Koray'ın saçından bir tel koparınca inledi ve kafasını tuttu.
"Ya çok acıdı."
"İyi de daha bir tanecik koparttım. Hepsini koparınca ne olacak? Çok daha acıyacak."
"Neyse ben senin için katlanırım. Yol hadi."
Tam elimi saçına uzattım ki Adal elimi engelledi.
"Ayza ve Koray, sizi buraya çağıran ve getiren kafamı ve size içki içiren beynimi izninizle becermek istiyorum."
Koray Adal'ın cümlesine çok mutlu olmuş bir tepki verdi:
"Becermek mi? Ben de istiyorum."
Canım artık oturmak istemeyince ayaklandım.
"Ben lavaboya gideceğim. Elimi yüzümü yıkamak istiyorum."
Pınar ayaklanınca onu durdurdum.
"Tek başıma gitmek istiyorum."
"Tamam ama dikkat et."
"Tamam."
İnsanların içinde ilerlerken nedensizce çok fazla daraldım. Sanki herkes bana bakıyor gibiydi ve ben nefes alamıyordum.
Bir an önce dışarı çıkmalıydım.
Dışarı doğru yöneldim ve bir kaç kişiye çarptım.
"Dikkat etsene ya."
"Etmezsem ne olur?"
Gerçekten bana aşırı kötü çarpan son kişiye dikkat etmesi için sitem etmiştim ama onun verdiği tepki ne saçmaydı böyle.
"Uğraşamam ya."
Dışarı çıktıktan sonra yüzüme oksijenin çarptığını hissetmek beni çok fazla rahatlatmıştı.
Sahilde boylu boyunca yürümeye karar verdim.

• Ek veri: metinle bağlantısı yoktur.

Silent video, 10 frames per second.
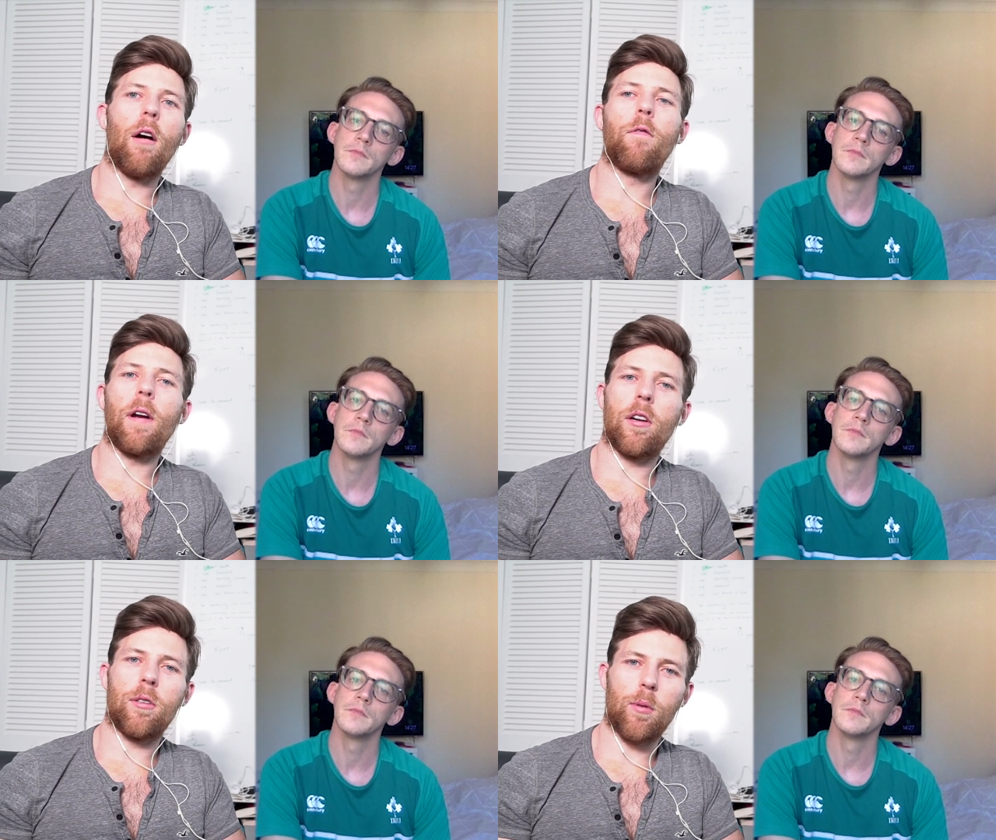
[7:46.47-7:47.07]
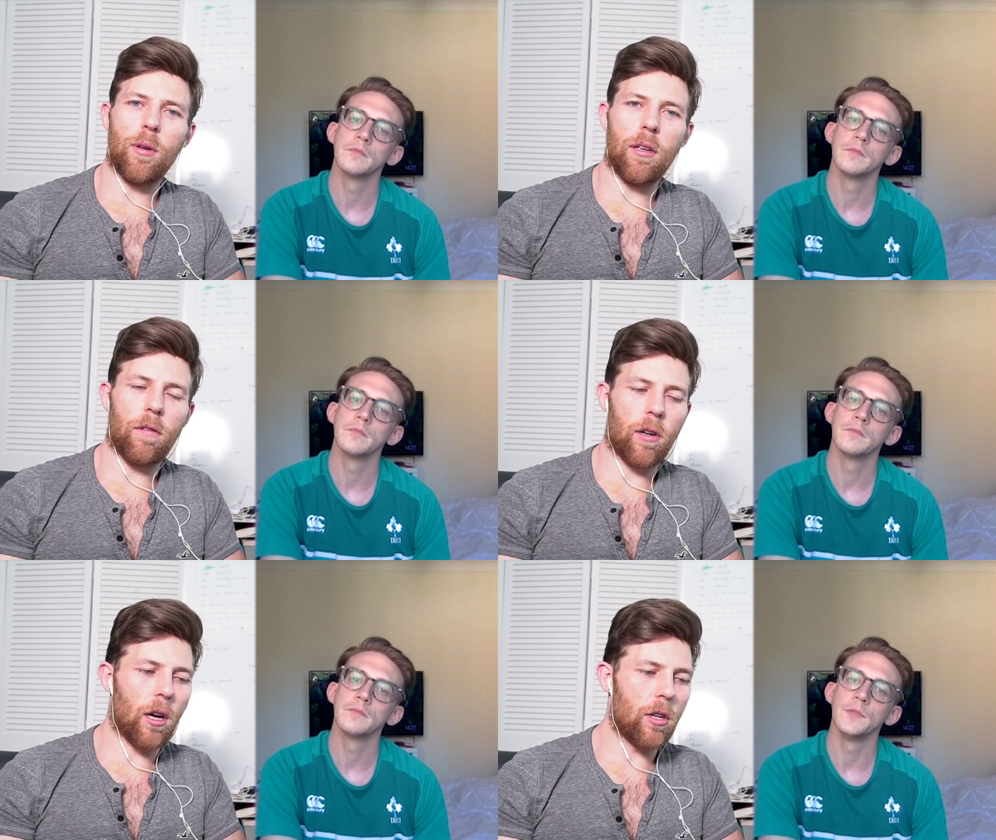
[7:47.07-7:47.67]
Speaker 1: affairs between
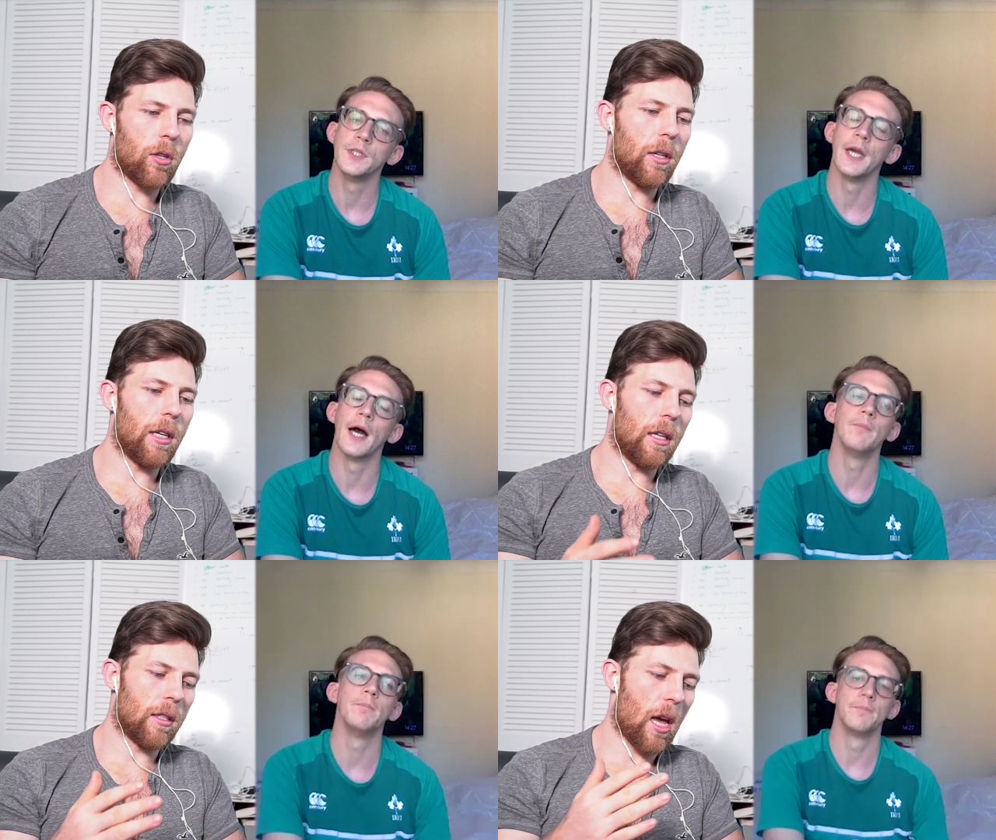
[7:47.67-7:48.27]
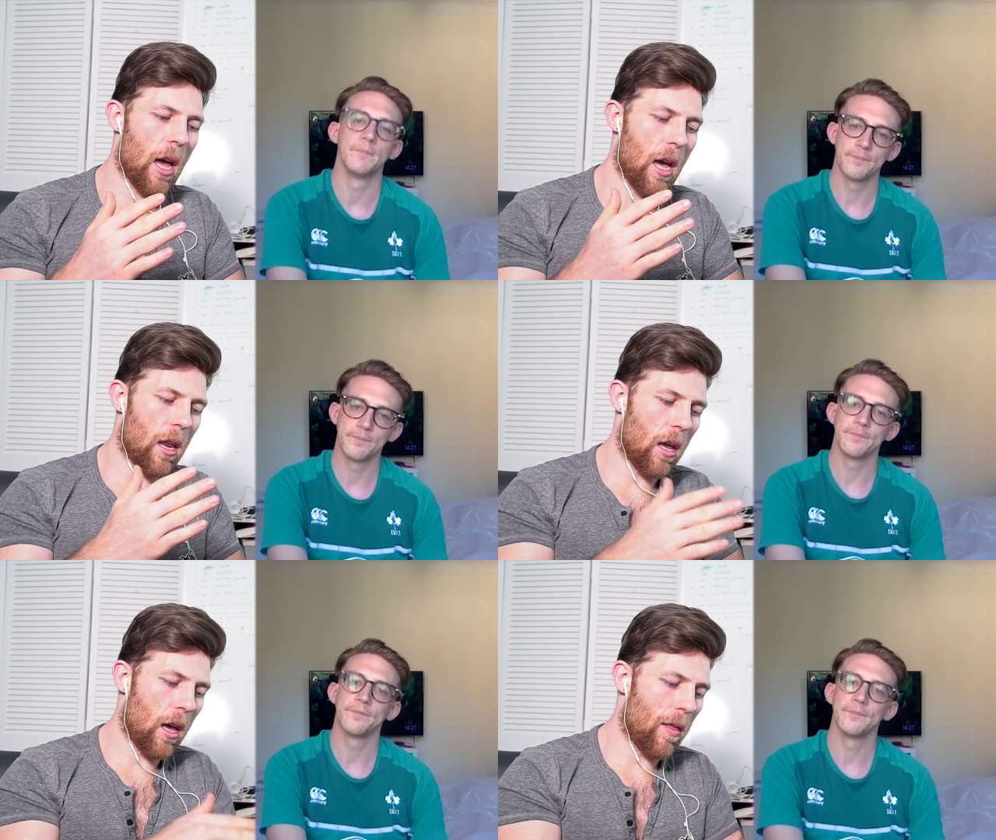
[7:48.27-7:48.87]
different countries,
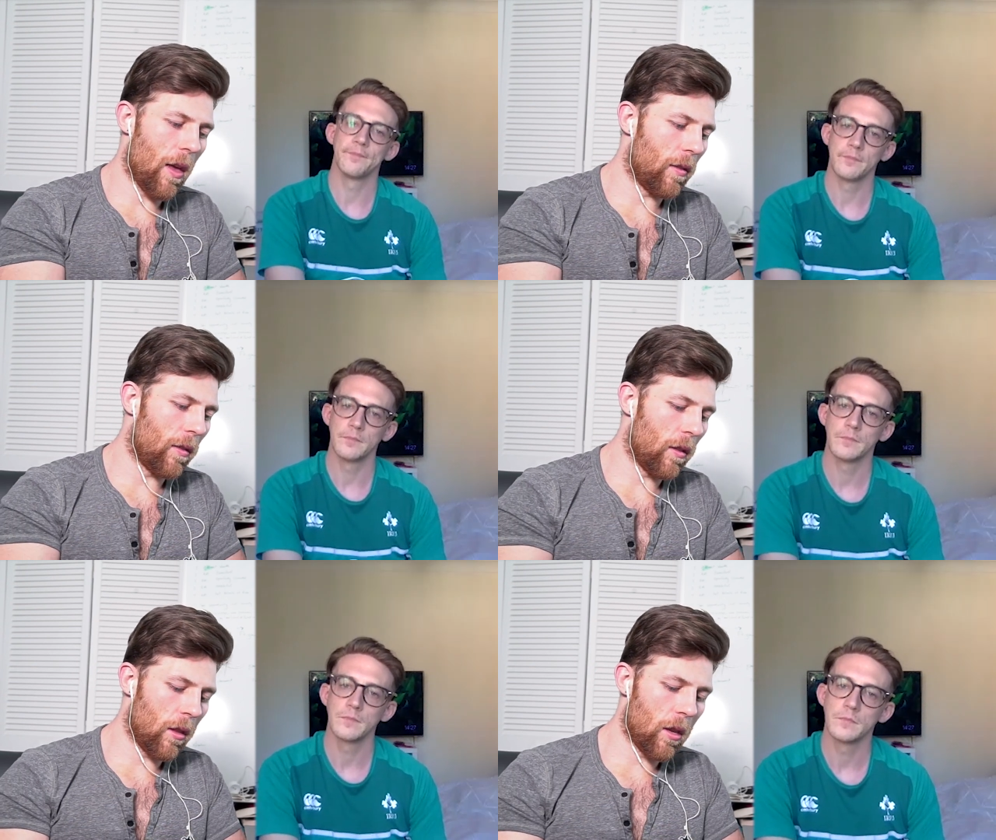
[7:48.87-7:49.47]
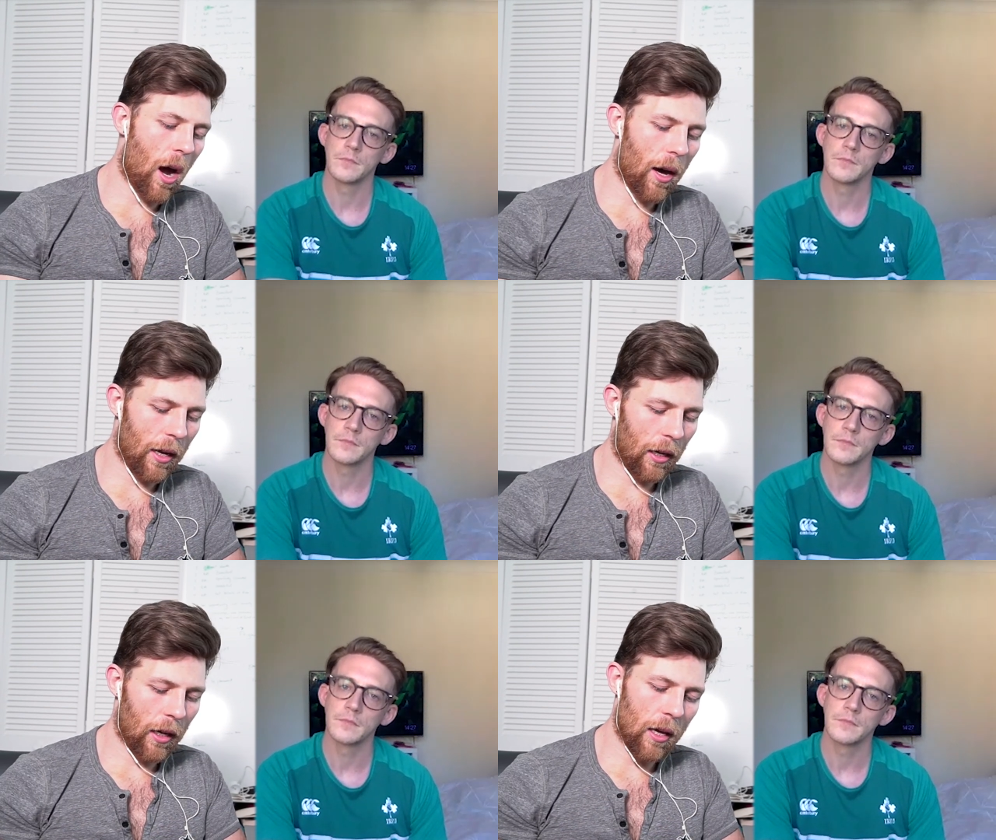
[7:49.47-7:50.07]
and and and
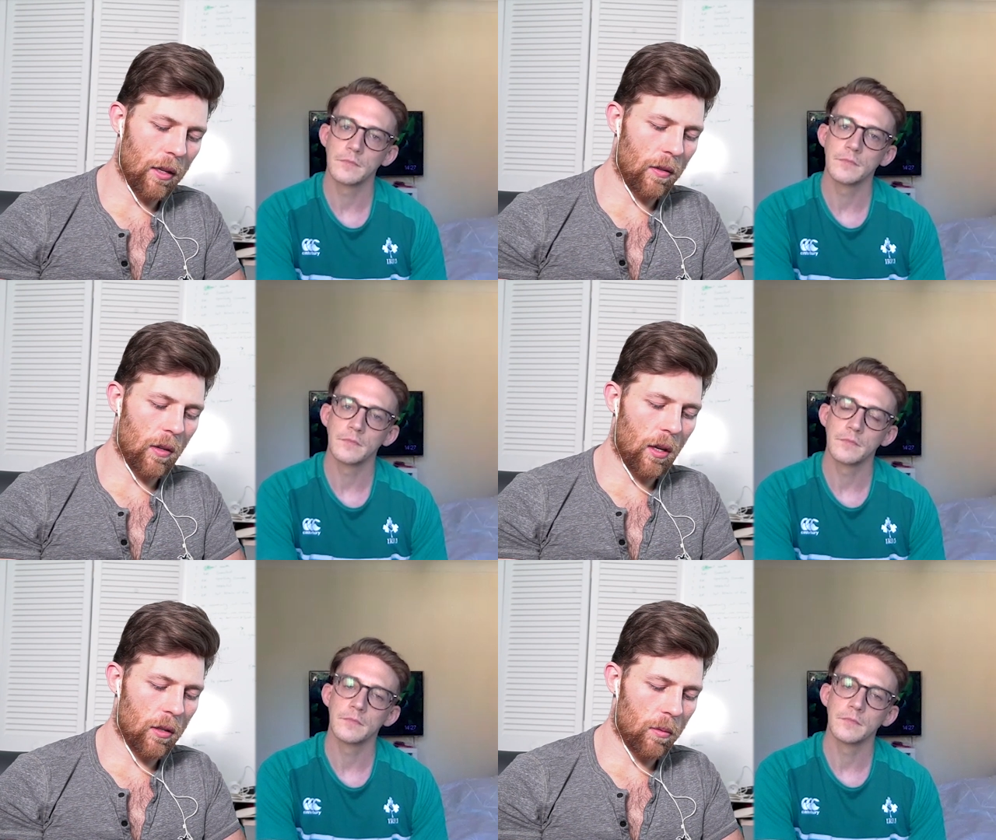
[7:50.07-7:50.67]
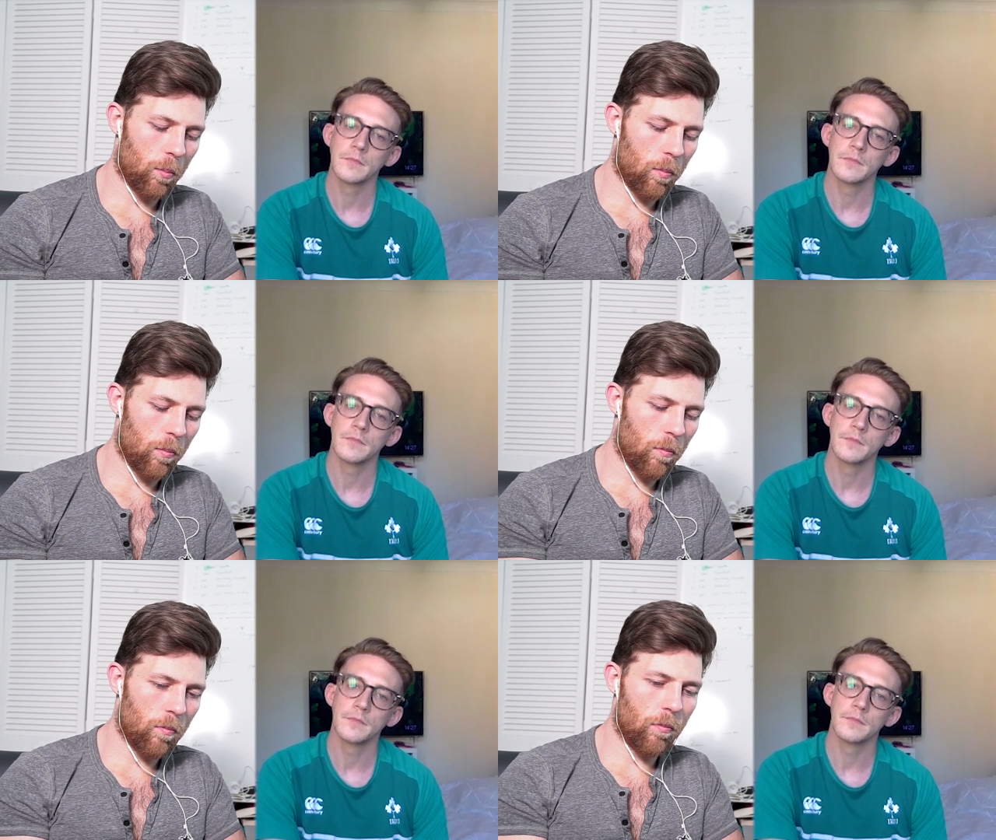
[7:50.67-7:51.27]
knotting is is
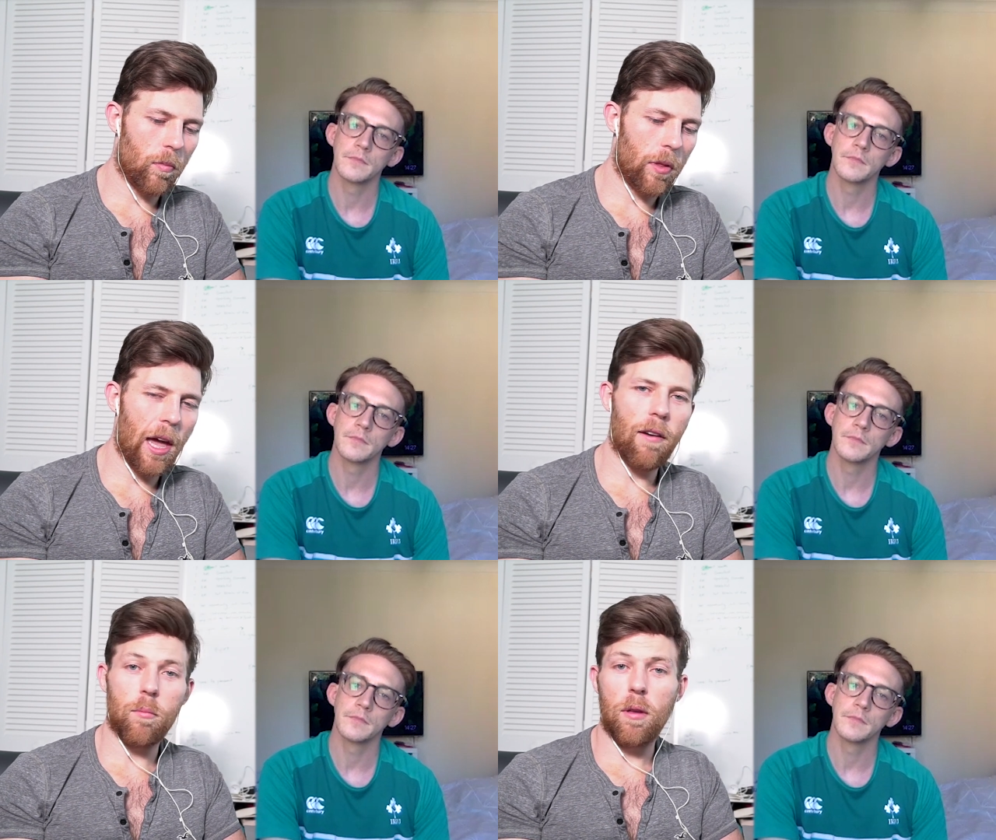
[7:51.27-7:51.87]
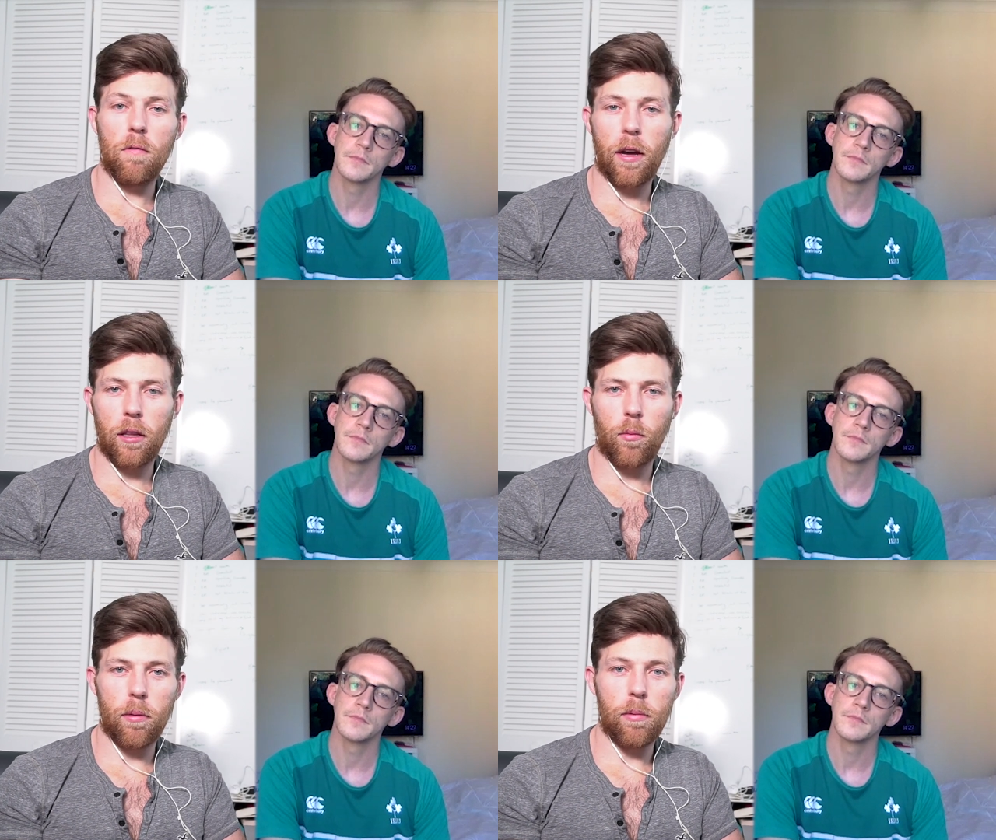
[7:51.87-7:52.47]
they haven't been
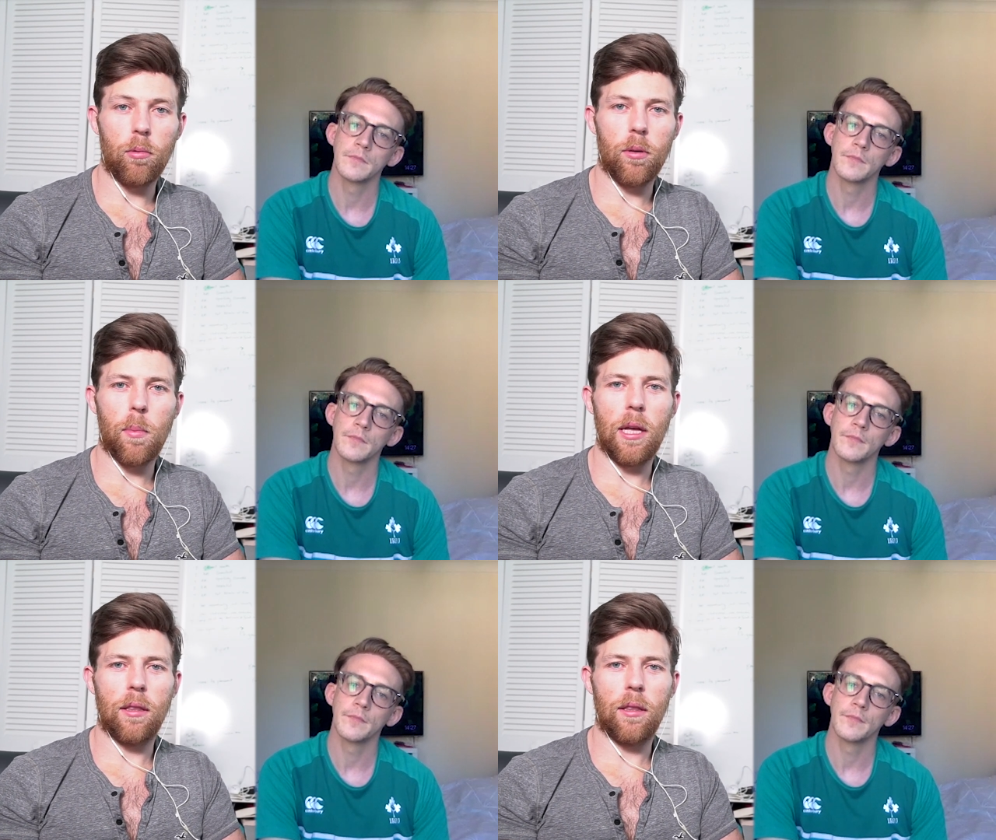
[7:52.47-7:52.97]
finding the right people to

Yürüdüm ve daha fazla yürüdüm.
Nedenini anlayamadığım şekilde sahil kenarında denizin dibinde birden düştüm.
Bu düşüşün kafamın aşırı güzel olmasından mı kaynaklı yoksa çarpmanın etkisiyle mi olduğunu düşündüm.
Dudağımda bir sıcaklık hissedince elimi dudağıma götürdüm ve elimi hiç kaldırmadan burnuma getirdim.
Burnum kanıyordu.
Bir an neden burnumun kanadığını düşünmem gerektiğini hisseden bir sinyal verdi beynim.
Sarhoşluğa rağmen iyi çalışıyordu.
Bana peçete uzatan ele bakana kadar neden kanadığını düşündüm burnumun.
"Lütfen alın peçeteyi."
"Çok teşekkür ederim abi."
Peçete veren kişi yanıma oturunca yüzümü ona çevirdim.
"Hahahaha ay sen abi değilsin ki. Sesin çok kalın diye seni abi sandım."
"Belki de küçük görünen ama yaşının sesine sahip olan abiyimdir."
"O seçeneği düşünmemiştim. Kafam çok güzel diye herhalde."
"21 yaşındayım."
"Aa öyle mi çok büyük değilsin."
"Kime göre neye göre?"
"Söyleyen ben olduğuma göre, bana göredir. Söyleyen sen olsaydın sana göre olurdu. Bunda anlamayacak bir şey yok bence."
"Sakin ol küçük şampiyon."
"Ya küçük olduğumu kim söyledi?"
"Ay neyse neyse sormadım sayabilir miyiz,ismin neydi bu arada?"
"Ayza Karaca ben. Senin ismin ne?"
"Ben de Onur Işık."
"Tanıştığıma memnun oldum Onur ama şimdi dönmem gerek. Arkadaşlarım beni merak eder."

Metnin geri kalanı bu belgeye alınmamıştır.